PROBLEM DETAILS — Print out the entries from the line containing "(2806.47 s)" through the last line, exactly, and print nothing else. Pictures are not copied.

------------

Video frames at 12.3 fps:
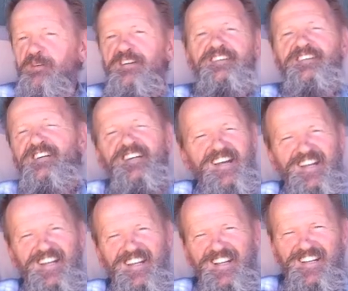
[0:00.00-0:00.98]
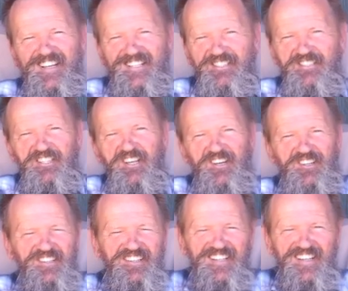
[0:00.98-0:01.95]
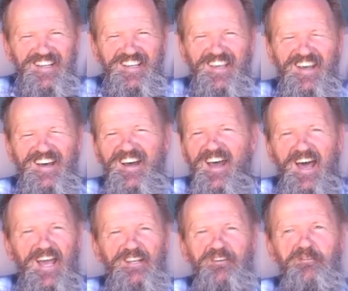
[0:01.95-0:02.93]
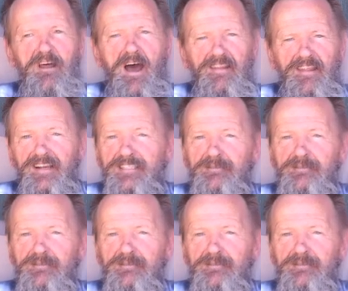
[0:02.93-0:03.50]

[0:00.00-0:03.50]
And so, yeah, I do not like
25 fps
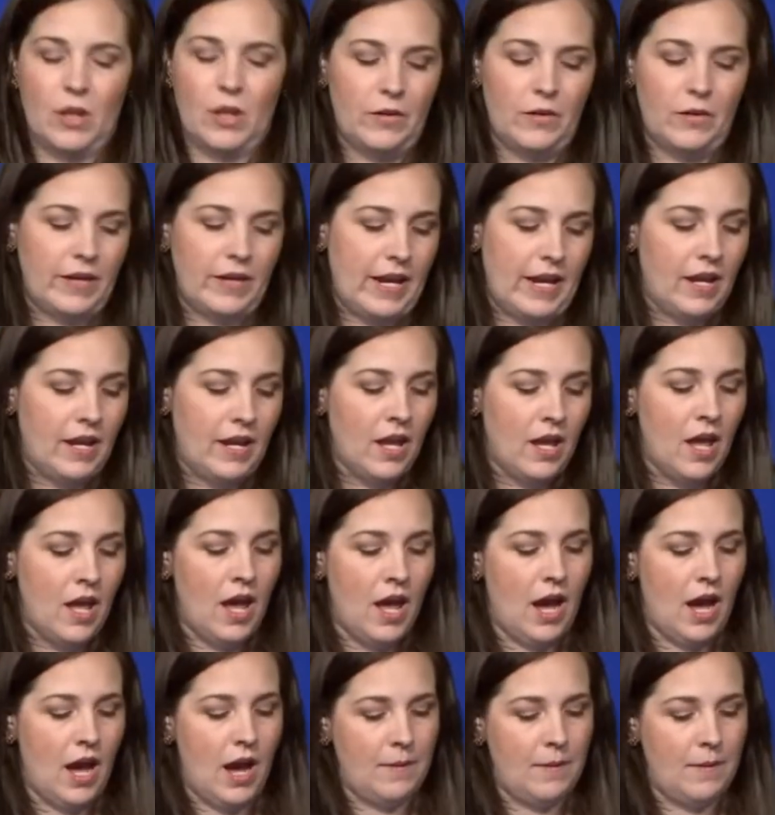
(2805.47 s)
Okay.
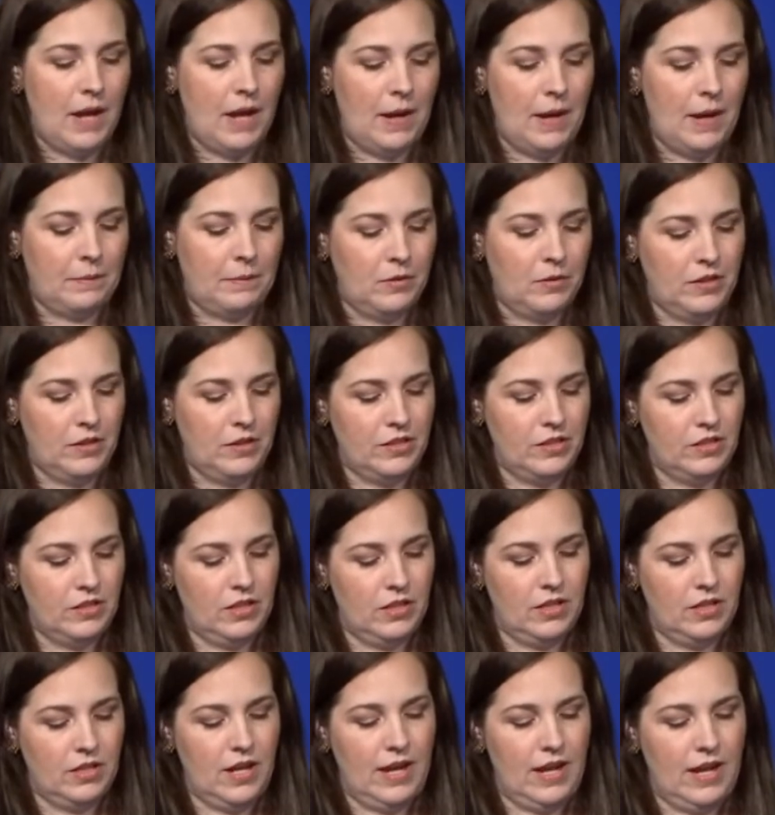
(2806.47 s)
I'm going
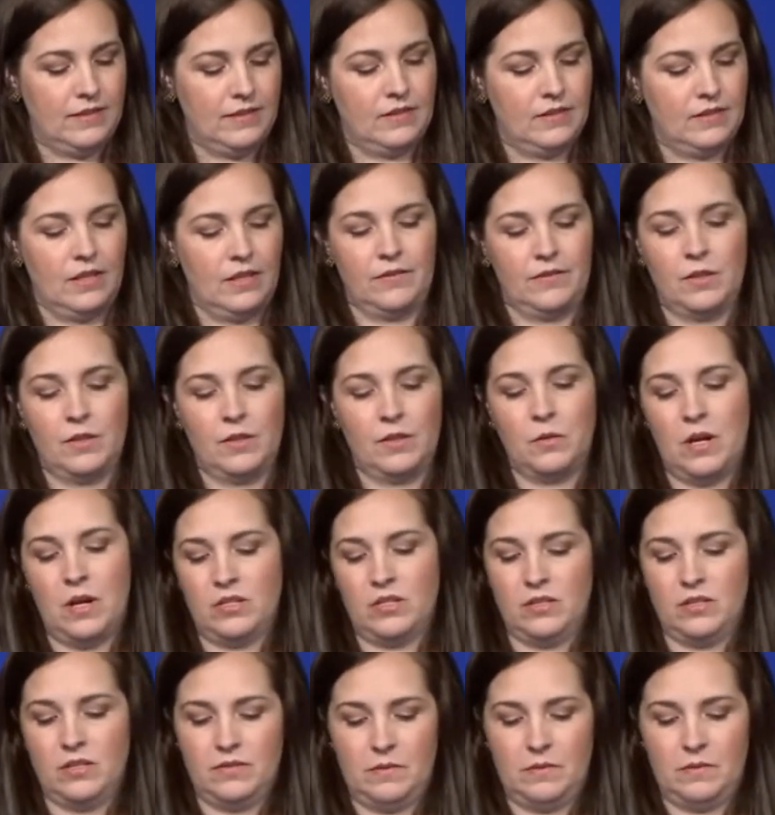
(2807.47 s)
to ask a few
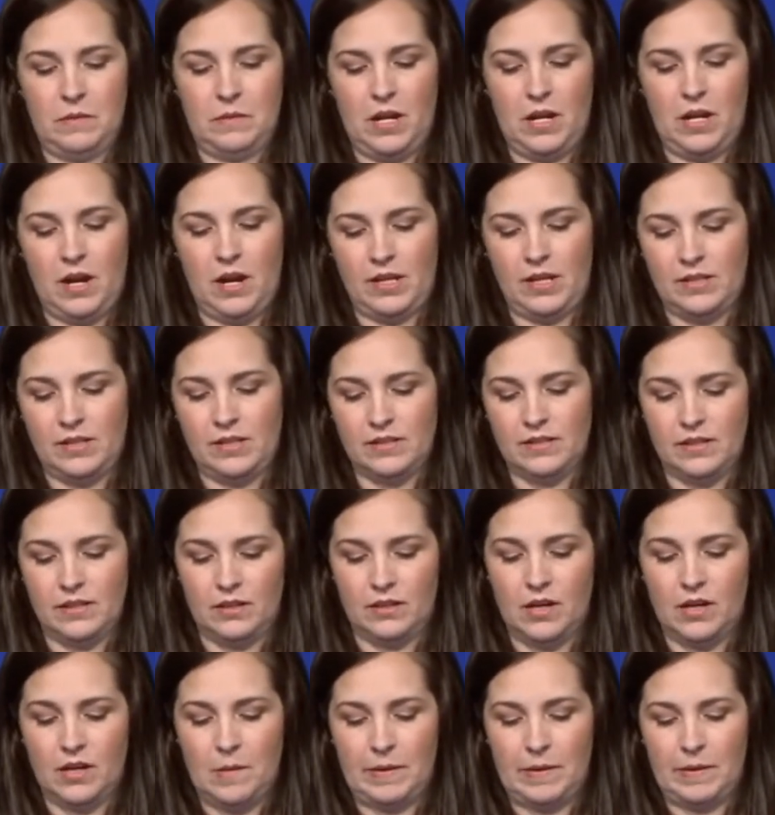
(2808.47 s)
questions from the audience that
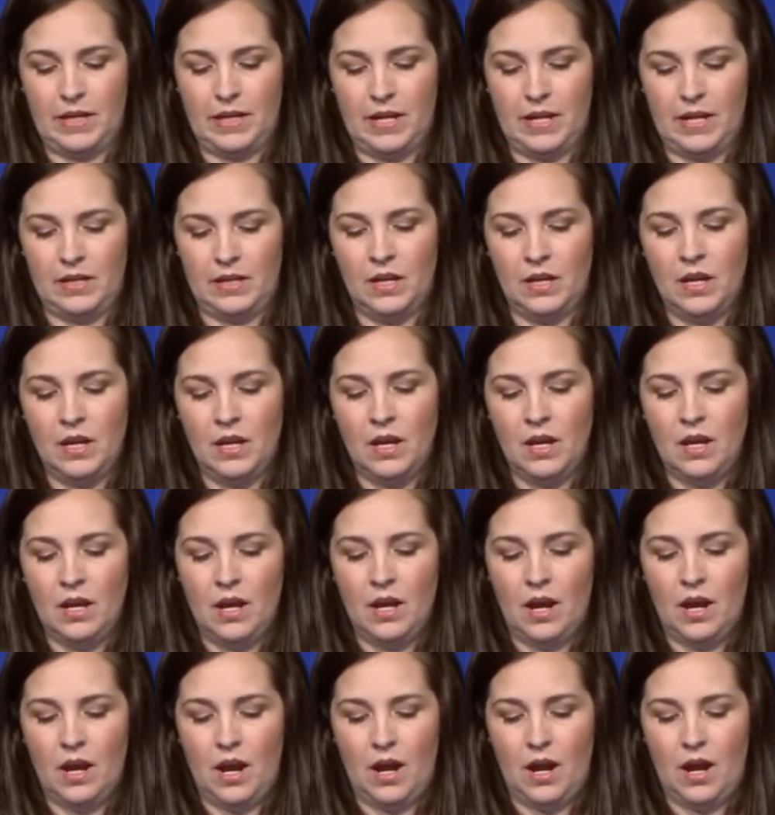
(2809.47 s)
are coming in.
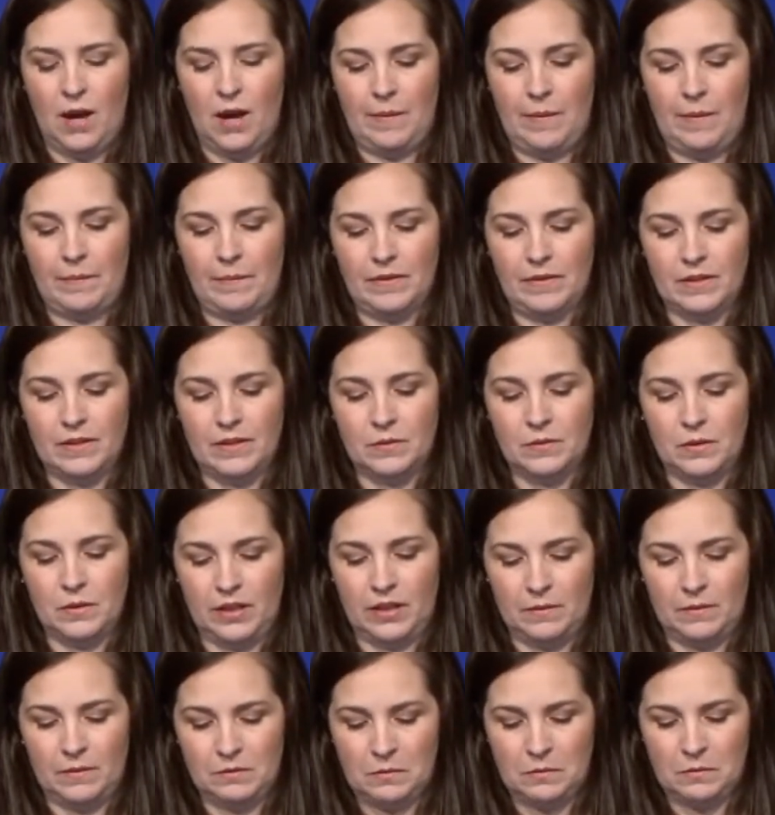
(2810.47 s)
This one
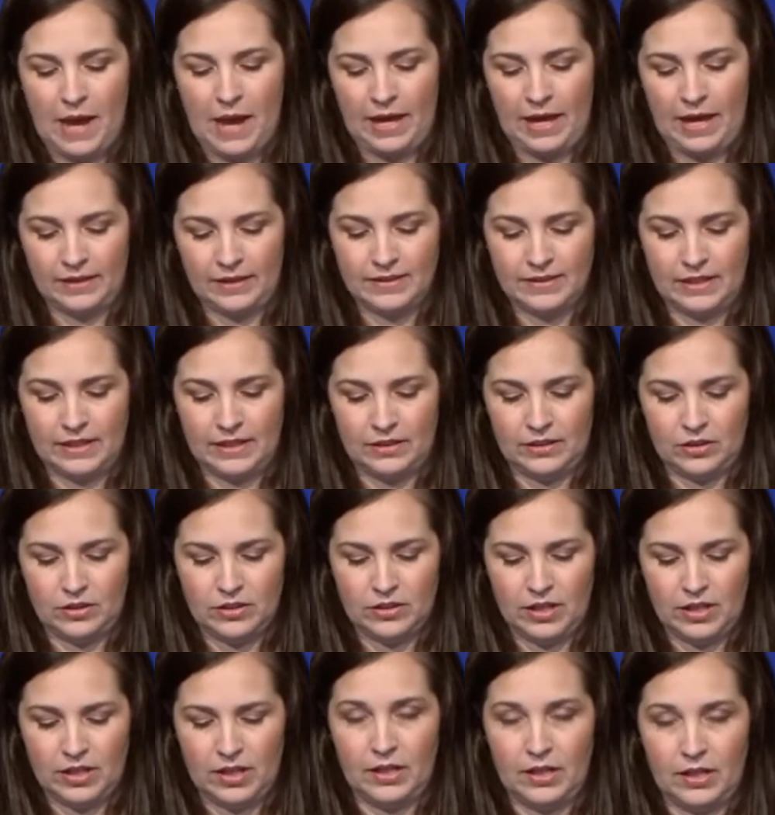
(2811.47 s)
comes from Alexander
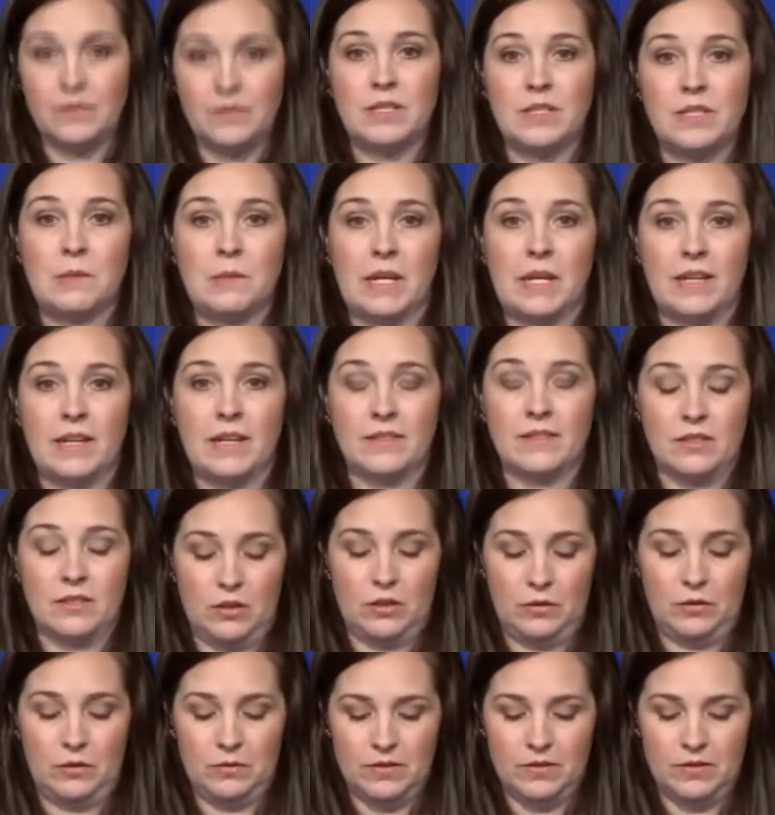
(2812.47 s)
Tin of CBS
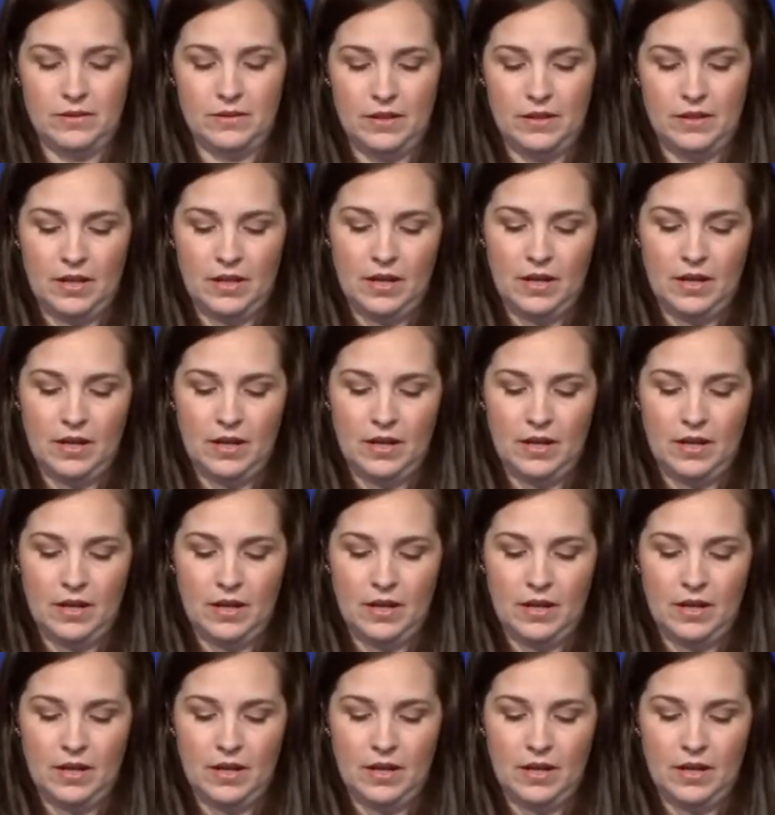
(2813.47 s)
News.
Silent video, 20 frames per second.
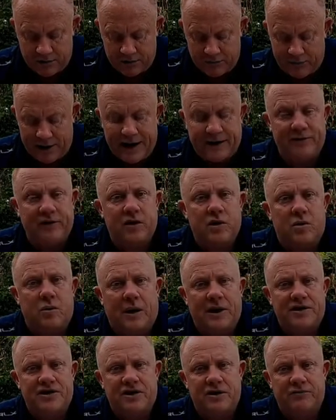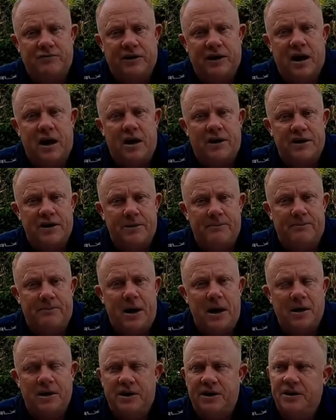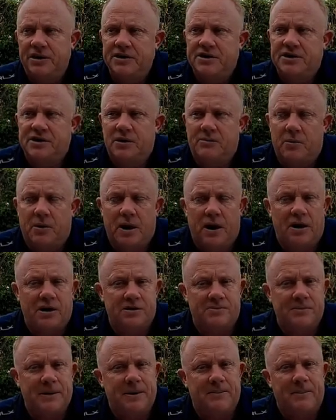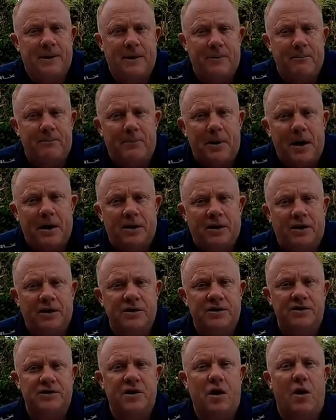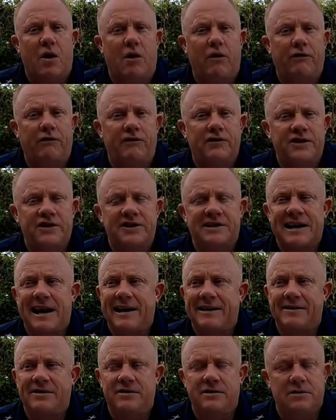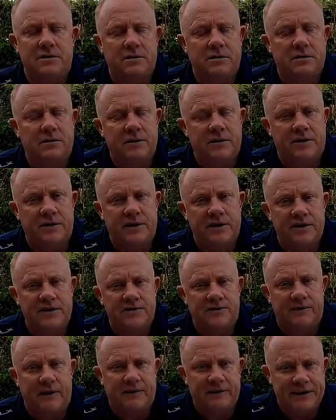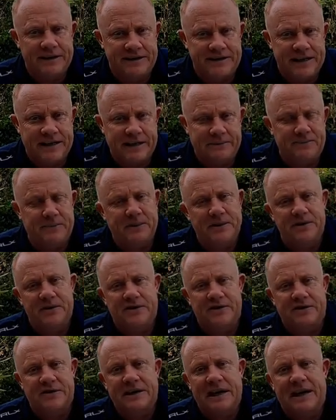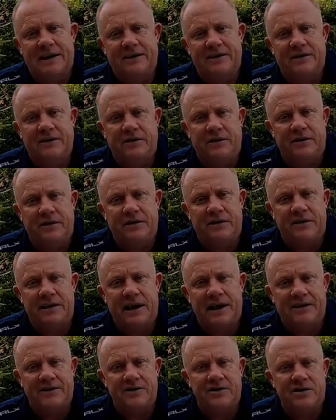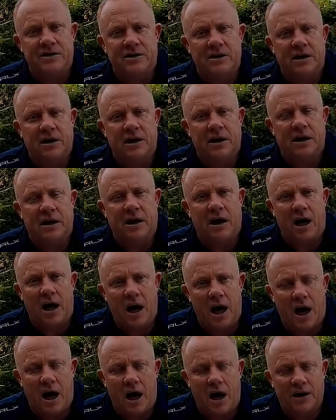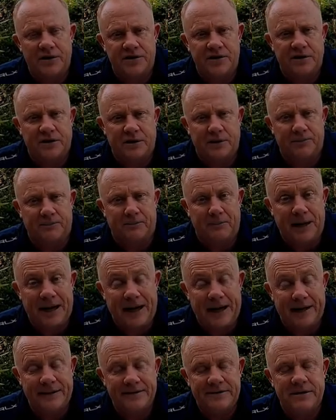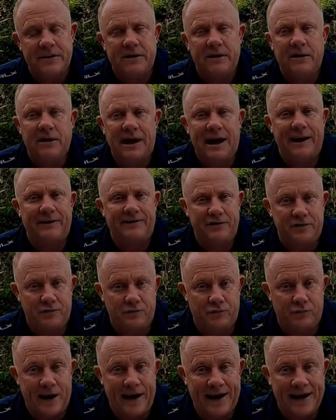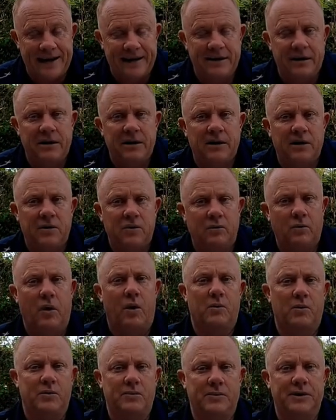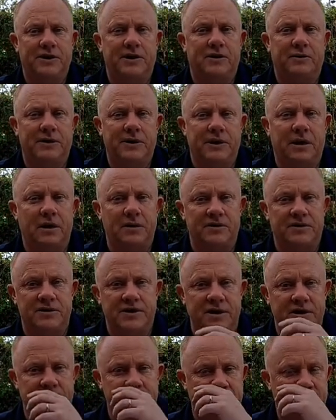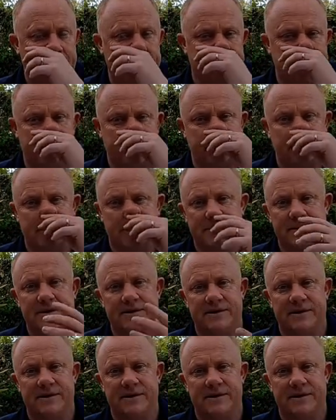Relevant question regarding the bunkers. Someone asked me about bunkers of sand that's very deep and sand that's hard and compact after rain. What would we do in those situations?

------------

RESULT FOR THIS EXERCISE —
(2806.47 s)
I'm going
(2807.47 s)
to ask a few
(2808.47 s)
questions from the audience that
(2809.47 s)
are coming in.
(2810.47 s)
This one
(2811.47 s)
comes from Alexander
(2812.47 s)
Tin of CBS
(2813.47 s)
News.
Silent video, 20 frames per second.
Relevant question regarding the bunkers. Someone asked me about bunkers of sand that's very deep and sand that's hard and compact after rain. What would we do in those situations?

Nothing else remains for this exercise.